Two weeks ago we joined a bipartisan majority of state senators to present a long-term sustainable budget that doesn't spend more money than the state expects to collect. This proposal not only addresses the remaining 16 months left in the current two-year budget cycle, but also the next two-year budget cycle through mid-2015. Families and small businesses face serious consequences if they do not live within their means and plan for the future; state government is no different.
We represent our constituents with the shared belief that education is the single most important part of maintaining and improving our state. Since the initial Senate budget proposal, we have worked to restore not only all basic-education funding but also other key services as well.
One of the programs for which we have been able to restore funding is called Working Connections Child Care; it helps educate our youngest children while allowing their parents to pursue their own education or work goals putting them on a path to self-sufficiency.
Like many of you, we were concerned about the education-policy changes in the initial budget, but we also knew those concerns would be addressed before a final budget was approved. Despite the silence due to the lack of cooperation during negotiations, we have taken it upon ourselves to not waste time and instead used this past week to create solutions.
On Thursday morning, alongside many of our Senate colleagues, we released a new budget that addresses the concerns we had regarding support for education and programs that aid the most vulnerable. This updated Senate proposal is a viable approach that prioritizes long-term sustainability and restores all K-12 and higher education funding without making cuts to basic education or levy-equalization payments, which keeps K-12 and higher education intact.
The last thing our schools or colleges need is a shortsighted approach that guarantees yet another budget deficit next year. The House proposes to invent a “13th month” for accounting purposes and shove all our problems there. If that plan were approved, we would be looking at a projected $2.1 billion shortfall next year. A deficit of this magnitude would pose a dangerous threat to basic education and devastate higher education. We are working together to shield the next generation from these attacks on their future.
We are dismayed with the gridlock in budget negotiations; that’s why we stepped forward with a willingness to listen and lead. The House’s refusal to consider our initial proposal has left us perplexed and disappointed. It is our hope that this new bipartisan plan will finally bring about a desire to work together.

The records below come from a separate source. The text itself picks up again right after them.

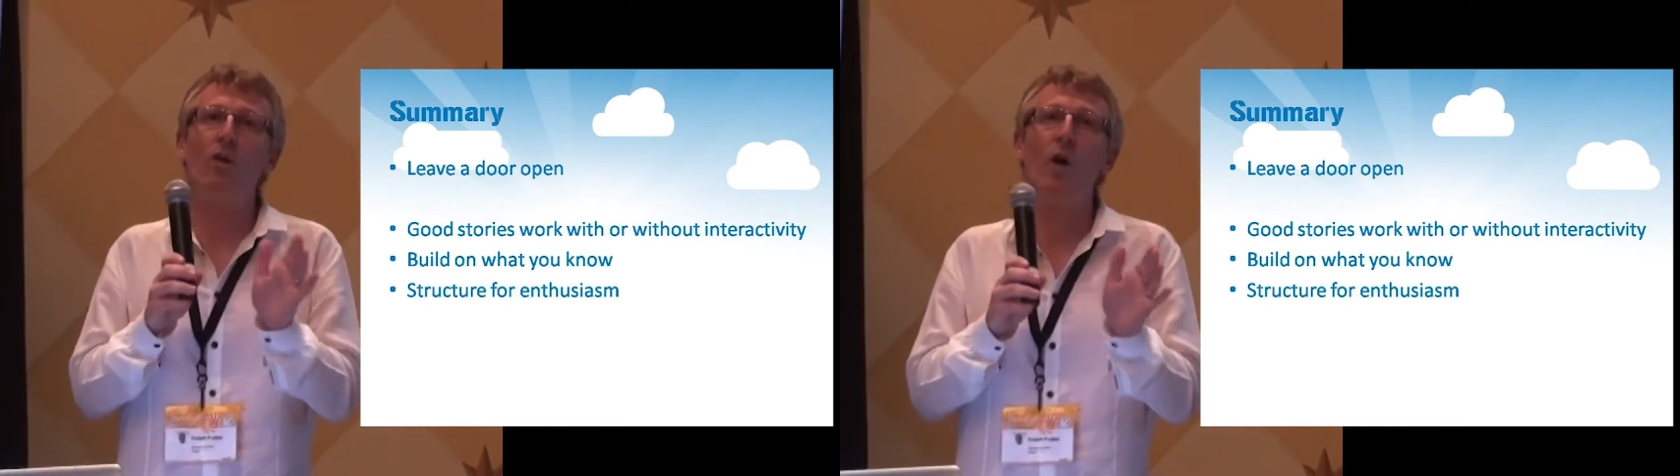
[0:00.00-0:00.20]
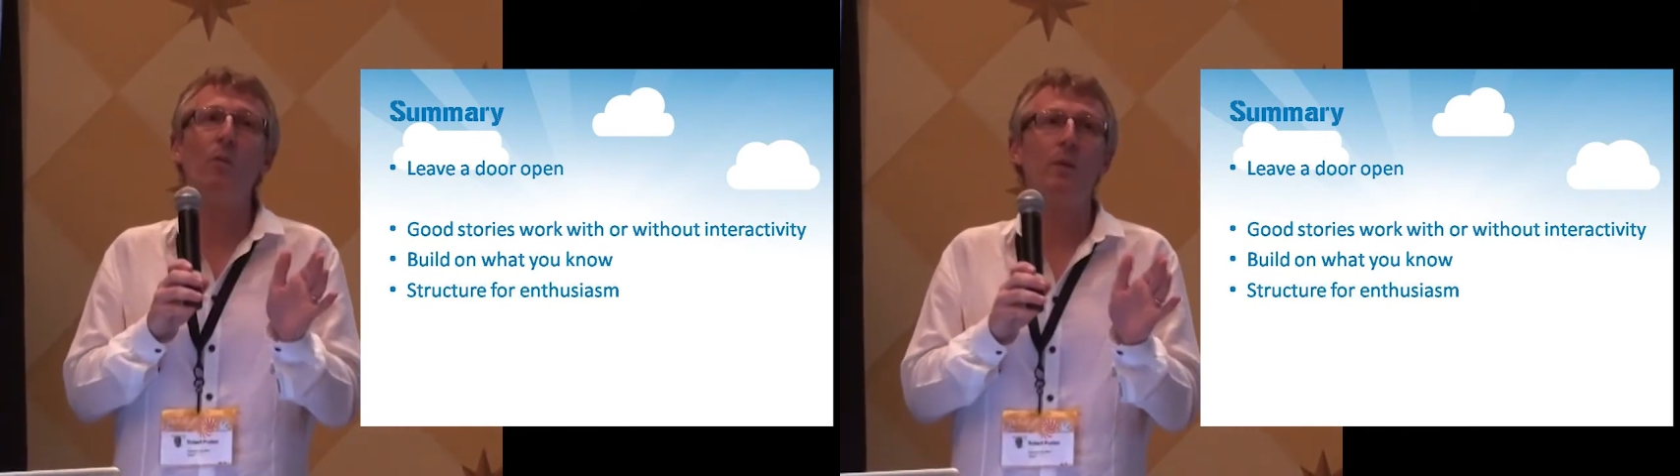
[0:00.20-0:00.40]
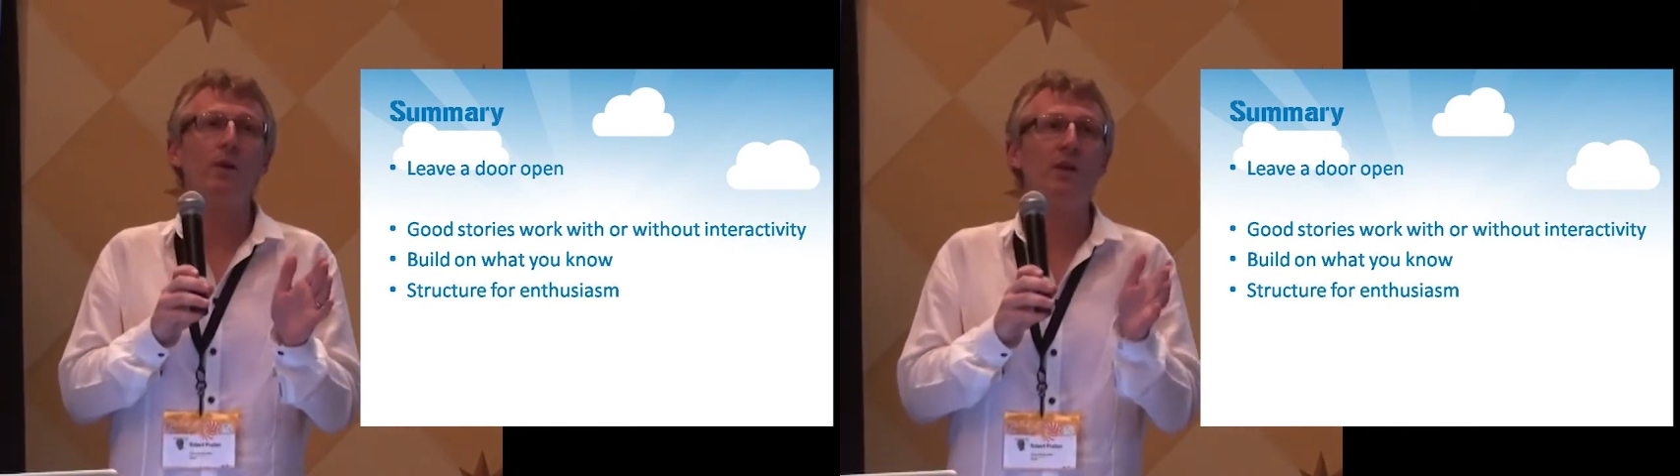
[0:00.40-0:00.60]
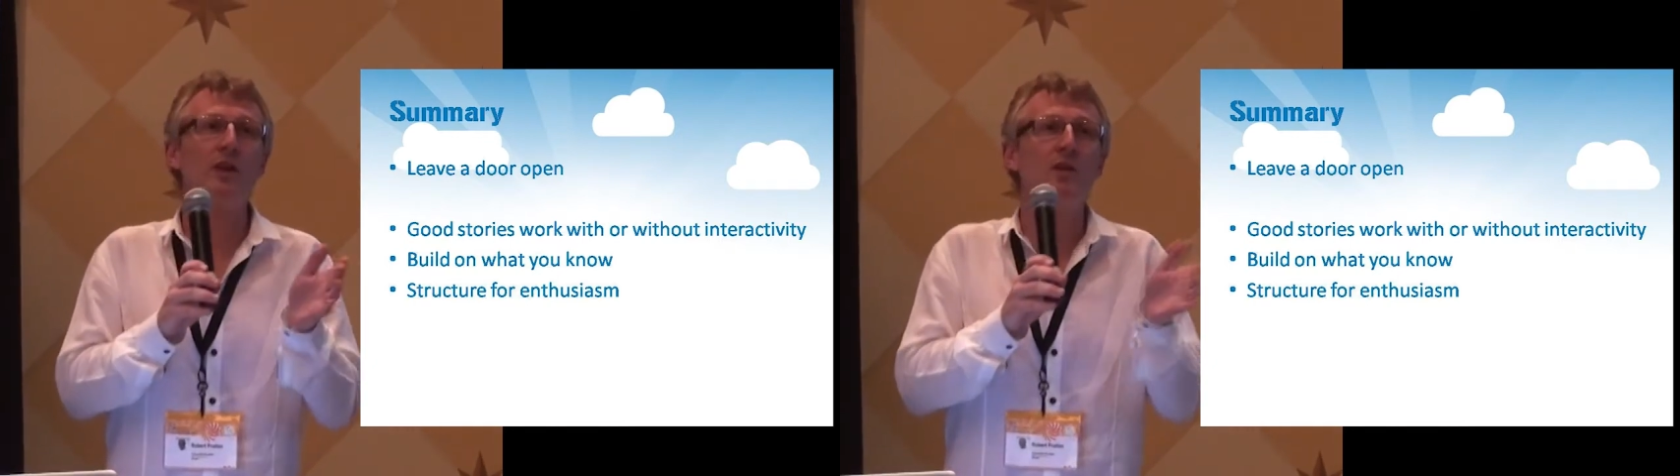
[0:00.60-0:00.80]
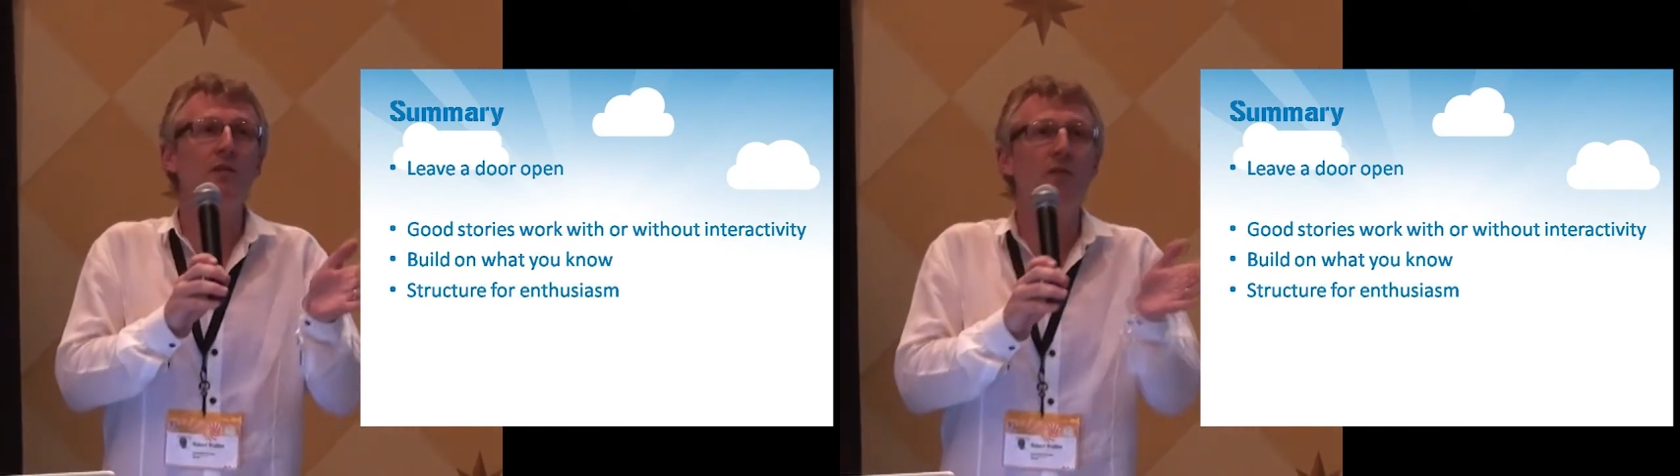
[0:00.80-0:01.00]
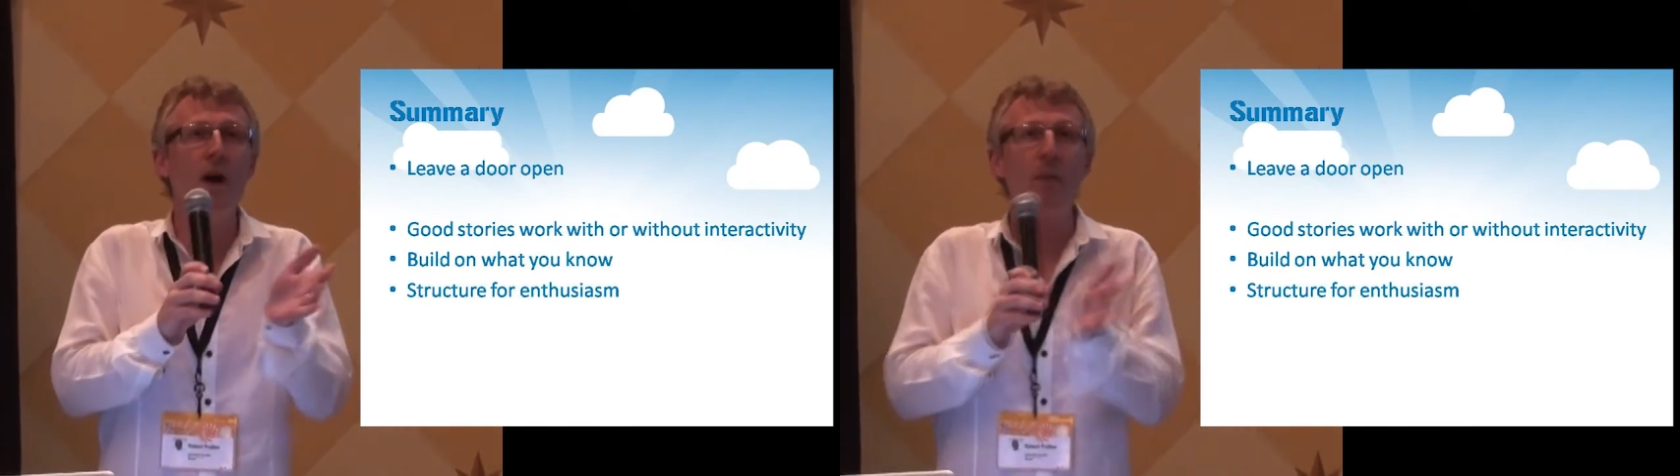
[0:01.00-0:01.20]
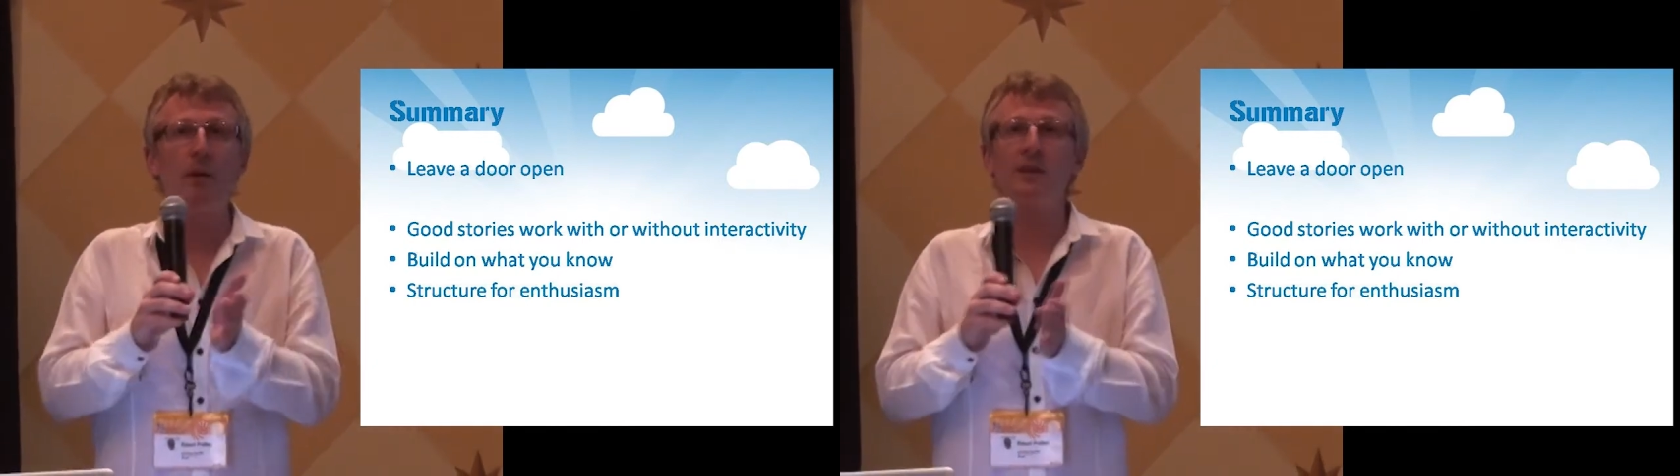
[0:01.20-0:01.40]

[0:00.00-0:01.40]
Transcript: door open, you need to invite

We are firmly committed to delivering a budget that protects education and allows our state to live within its means now and in the future. We are confident that both chambers will work together to create a bipartisan plan a majority of lawmakers can support – a plan in which Washington residents can have confidence and one that still pursues the public’s core priorities, even during times of economic uncertainty.
Sens. Joe Fain (R-47), Andy Hill (R-45), Steve Litzow (R-41) and Rodney Tom (D-48), serve on the Senate Early Learning and K-12 Education Committee, with Litzow as the ranking minority member. Sen. Tom chairs the Senate Higher Education Committee with Sen. Hill as the ranking minority member.